You can manage your cookie preferences through the cookie consent tool on our website, or by adjusting your browser settings. Please note that disabling certain cookies may affect the functionality of our site. For more information about cookies, visit www.aboutcookies.org.

11. Children’s Privacy

Our services are intended for business professionals and are not directed at children under the age of 18. We do not knowingly collect personal data from anyone under 18. If you believe a child has provided us with personal data, please contact us and we will delete it promptly.

12. Data Security

We take appropriate technical and organisational measures to protect your personal data against unauthorised access, accidental loss, destruction, or disclosure. These measures include password protection, encrypted communications, and restricted access to personal data within our business.

While we take every reasonable step to protect your data, no method of transmission over the internet is completely secure. If you have concerns about the security of your data, please contact us.

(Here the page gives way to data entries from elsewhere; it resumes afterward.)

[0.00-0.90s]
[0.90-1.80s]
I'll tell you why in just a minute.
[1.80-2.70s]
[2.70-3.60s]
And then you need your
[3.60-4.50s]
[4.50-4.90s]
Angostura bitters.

13. Links to Other Websites

Our website may contain links to third-party websites. This privacy policy applies only to pelagionmarketing.com. We are not responsible for the privacy practices of any third-party sites and encourage you to read their privacy policies before providing any personal data to them.

14. Changes to This Privacy Policy

We may update this privacy policy from time to time to reflect changes in our practices, technology, legal requirements, or other factors. When we make significant changes, we will update the “Last updated” date at the top of this policy and, where appropriate, notify you by email.

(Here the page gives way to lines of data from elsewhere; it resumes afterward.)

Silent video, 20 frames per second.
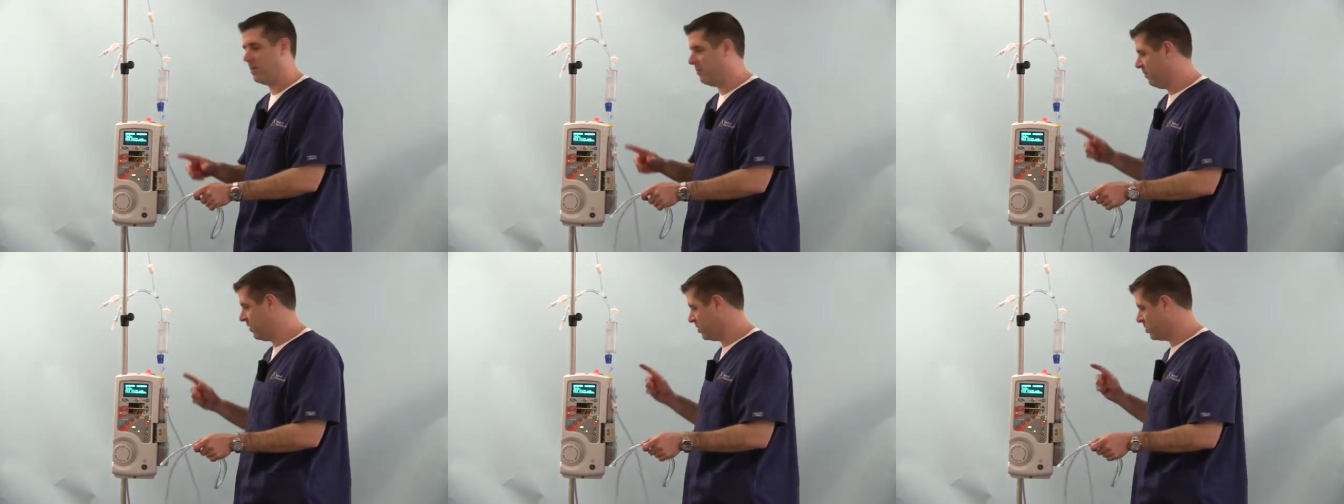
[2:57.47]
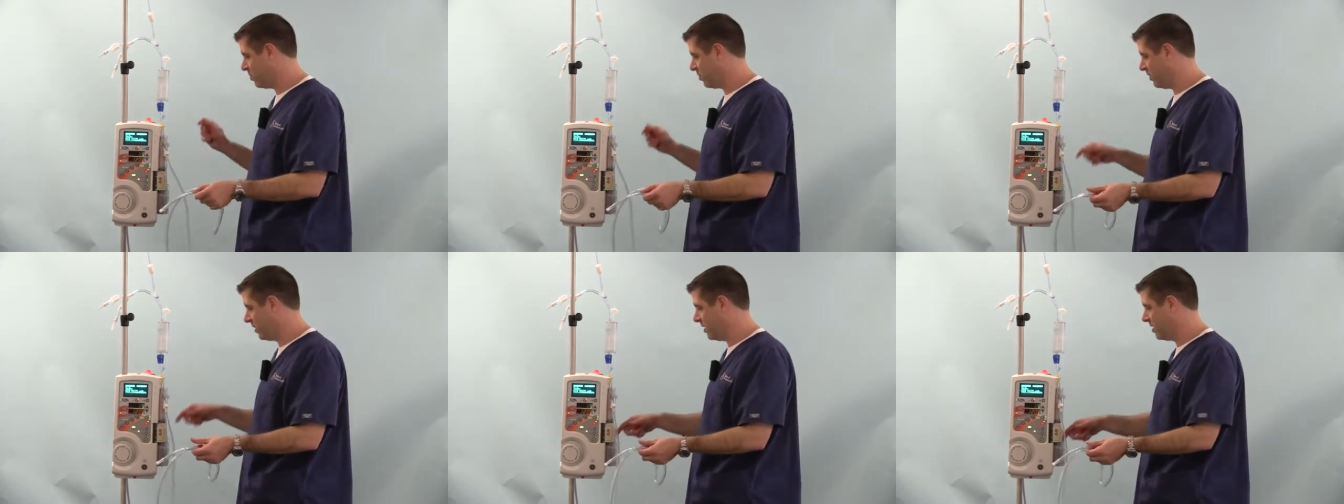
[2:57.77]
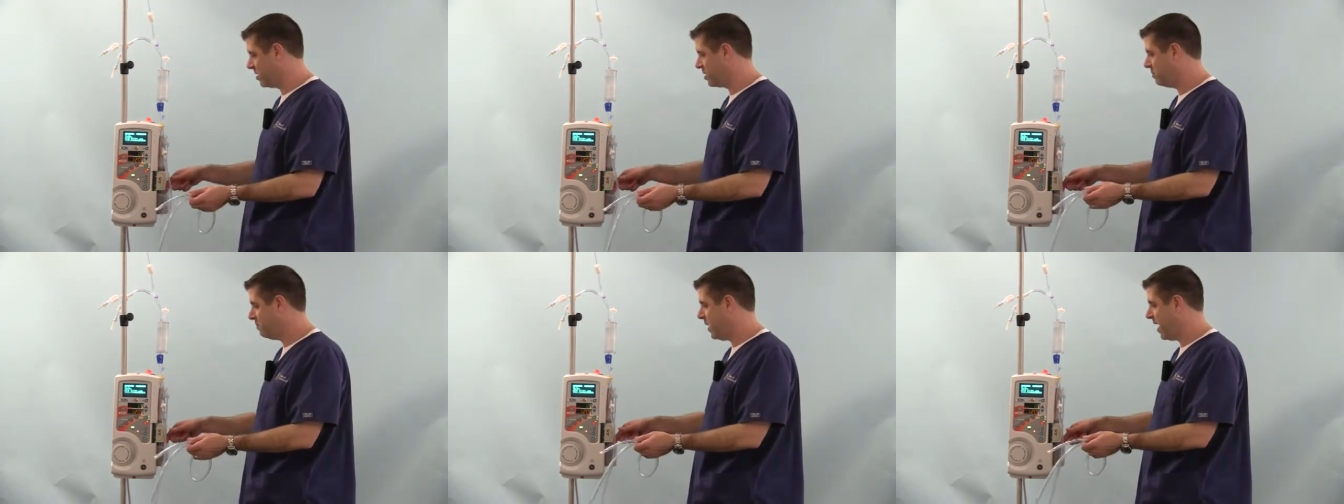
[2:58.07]
to visually
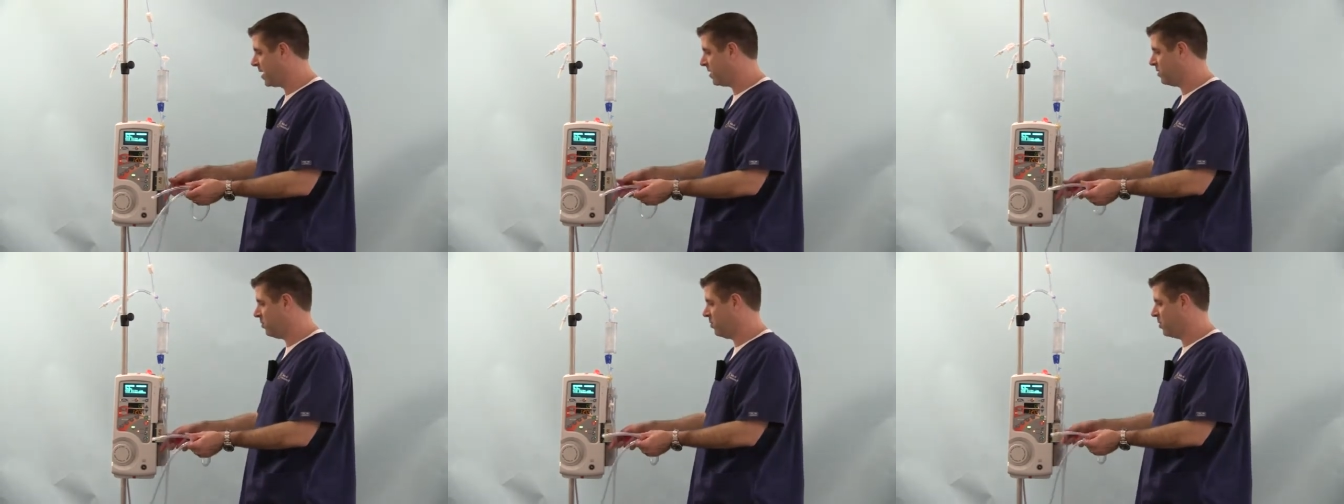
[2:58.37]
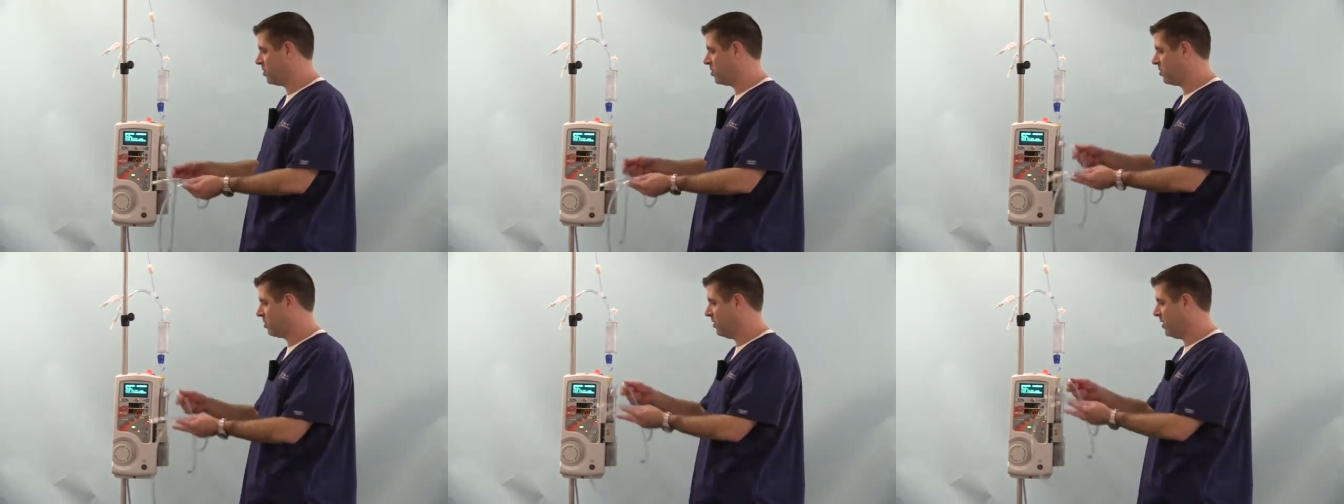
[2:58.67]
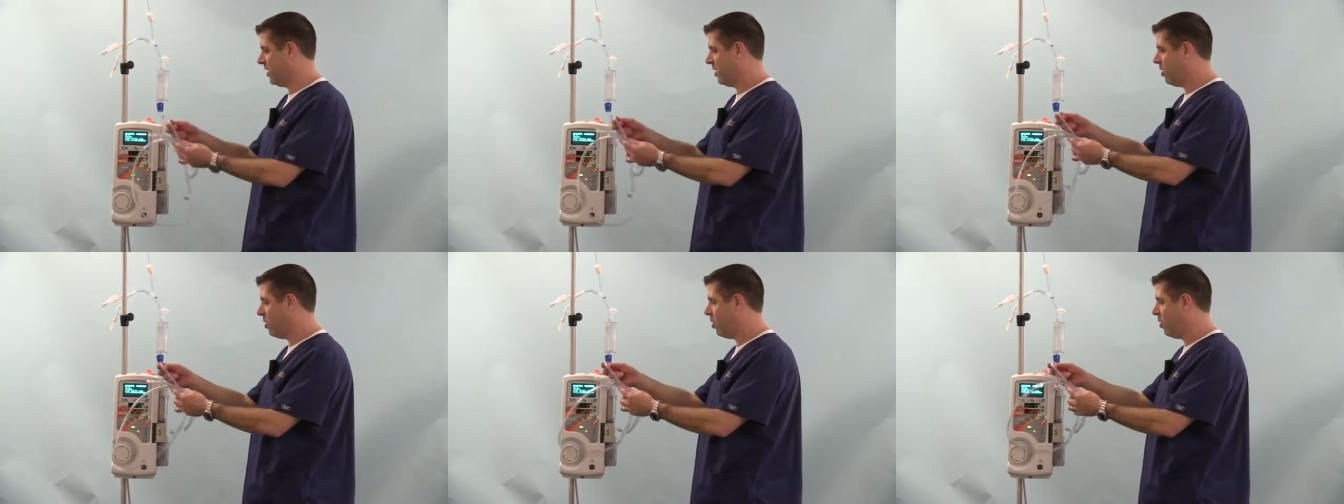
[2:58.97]
inspect to ensure
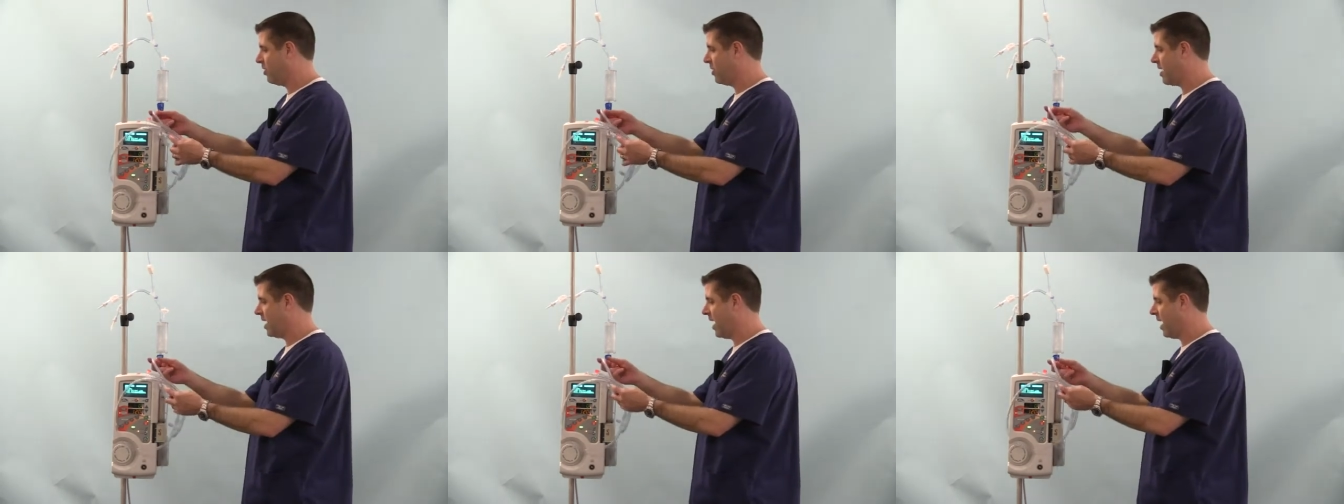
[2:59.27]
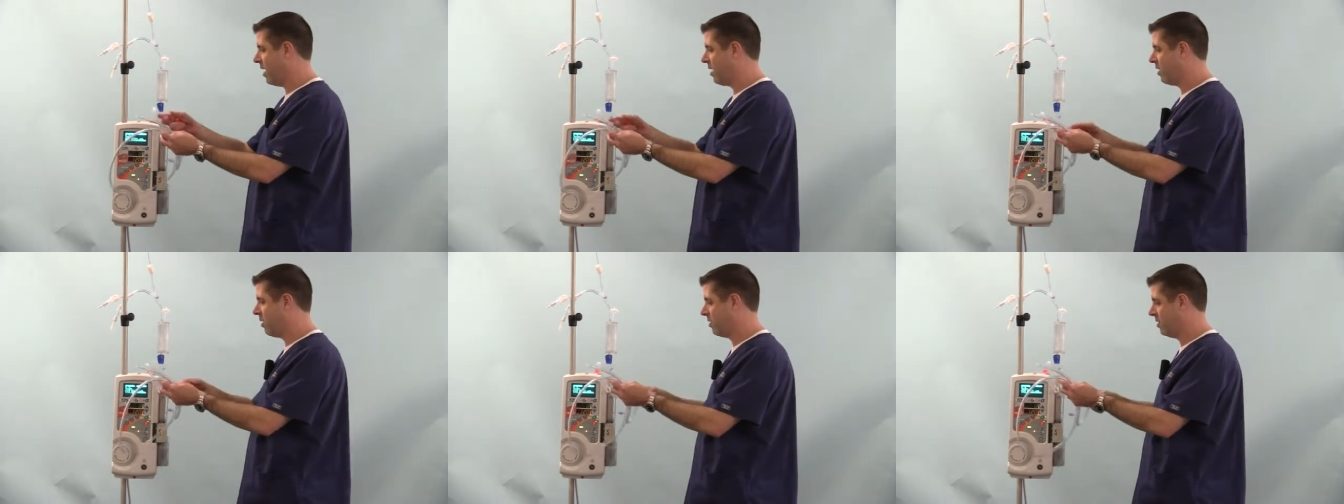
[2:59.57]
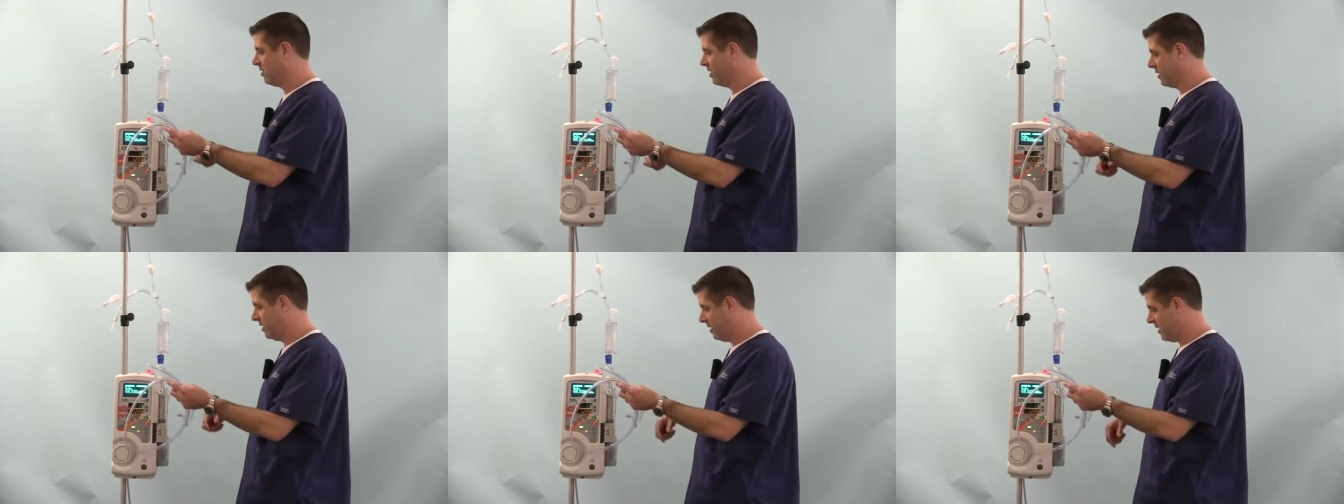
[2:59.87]
that all the
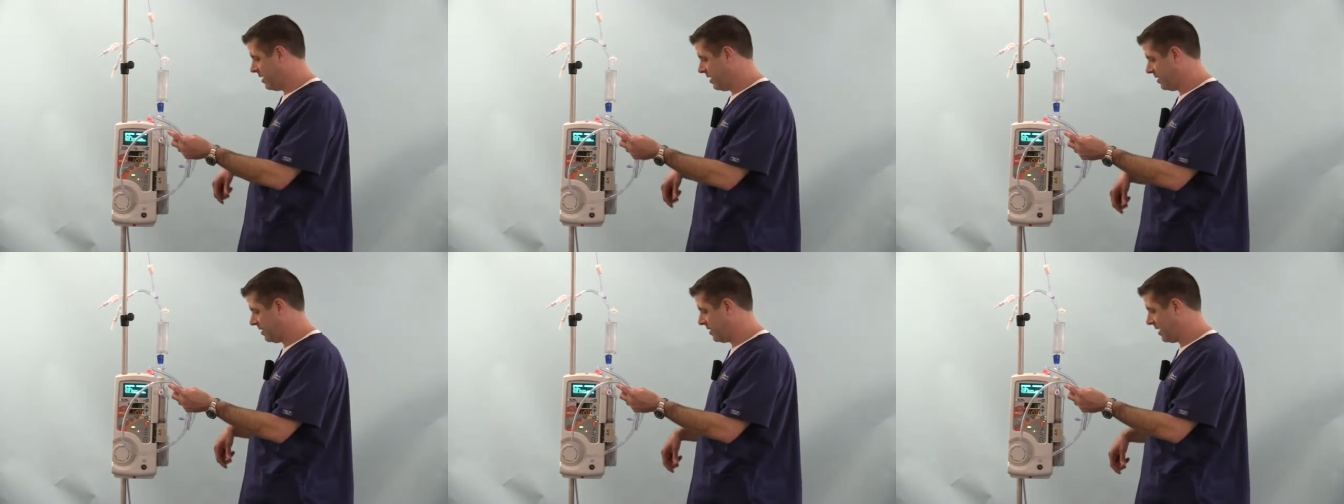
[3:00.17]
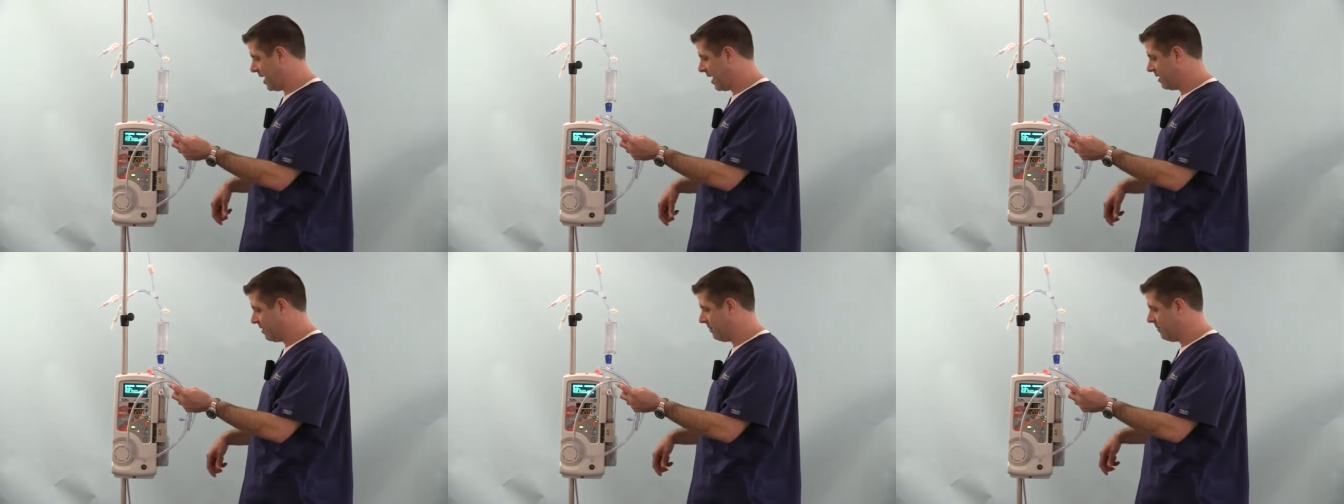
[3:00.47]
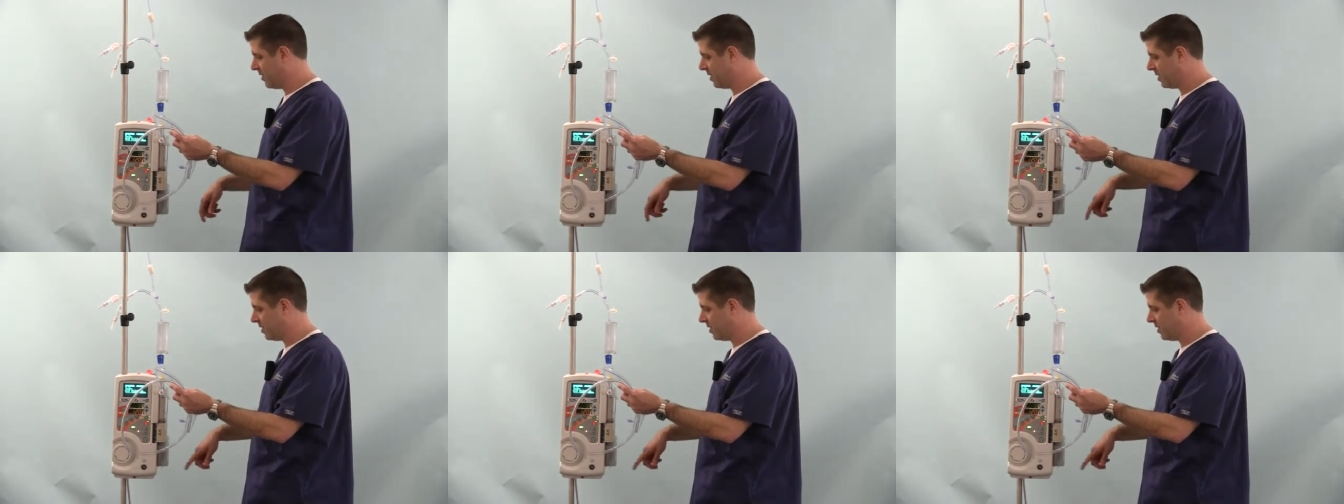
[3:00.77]
air is out of the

We encourage you to review this policy periodically. Continued use of our services after changes have been published constitutes your acceptance of the updated policy.

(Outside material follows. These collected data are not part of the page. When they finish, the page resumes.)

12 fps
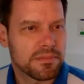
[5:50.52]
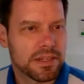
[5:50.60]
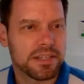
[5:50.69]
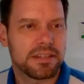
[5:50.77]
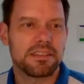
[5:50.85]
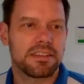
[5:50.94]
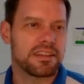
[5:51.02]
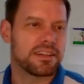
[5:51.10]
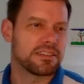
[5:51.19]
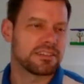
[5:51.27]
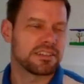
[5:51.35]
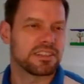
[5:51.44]
And
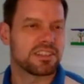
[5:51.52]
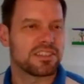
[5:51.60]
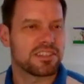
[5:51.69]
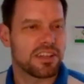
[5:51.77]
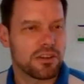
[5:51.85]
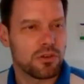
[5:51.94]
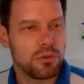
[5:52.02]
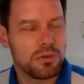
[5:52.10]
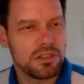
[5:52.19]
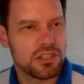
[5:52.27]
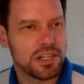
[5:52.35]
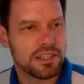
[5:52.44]
there it is, a
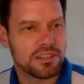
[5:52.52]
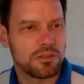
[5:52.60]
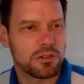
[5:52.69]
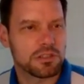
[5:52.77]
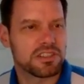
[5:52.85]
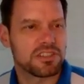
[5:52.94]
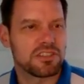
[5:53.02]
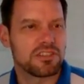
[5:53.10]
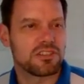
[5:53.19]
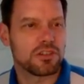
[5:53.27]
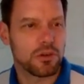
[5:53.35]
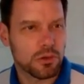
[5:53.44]
cool Chuck Norris
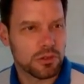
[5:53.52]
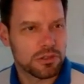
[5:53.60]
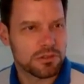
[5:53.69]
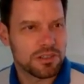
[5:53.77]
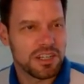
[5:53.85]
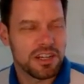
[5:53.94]
joke.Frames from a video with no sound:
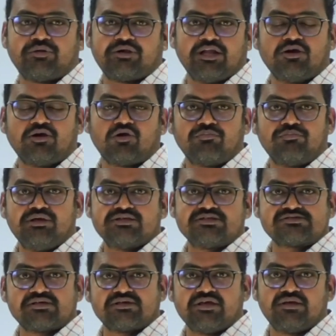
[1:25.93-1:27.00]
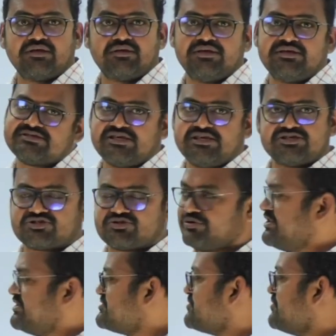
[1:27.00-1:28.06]
Telecom means ECE
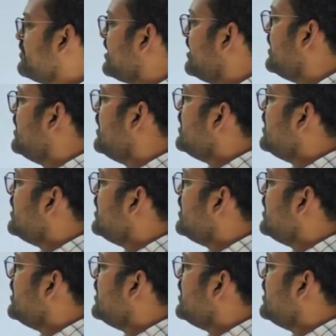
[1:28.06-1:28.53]
students, okay.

15. How to Make a Complaint

If you have any concerns about how we handle your personal data, please contact us first so we can try to resolve the matter:

• Email: hello@pelagionmarketing.com
• Post: Colonial House, Swinemoor Lane, Beverley, East Yorkshire, HU17 0LS

If you are not satisfied with our response, you have the right to lodge a complaint with the Information Commissioner’s Office (ICO), the UK’s supervisory authority for data protection:

• Website: org.uk
• Helpline: 0303 123 1113
• Post: Information Commissioner’s Office, Wycliffe House, Water Lane, Wilmslow, Cheshire, SK9 5AF

16. Contact Us

If you have any questions about this privacy policy, wish to exercise your data protection rights, or have any concerns about how your personal data is handled, please get in touch:

• Data Controller: Jemma Wright, Pelagion Marketing
• Email: hello@pelagionmarketing.com
• Address: Colonial House, Swinemoor Lane, Beverley, East Yorkshire, HU17 0LS
• Website: com

This privacy policy was prepared in accordance with the UK General Data Protection Regulation (UK GDPR) and the Data Protection Act 2018. It should be reviewed at least annually or whenever there is a material change to how personal data is processed.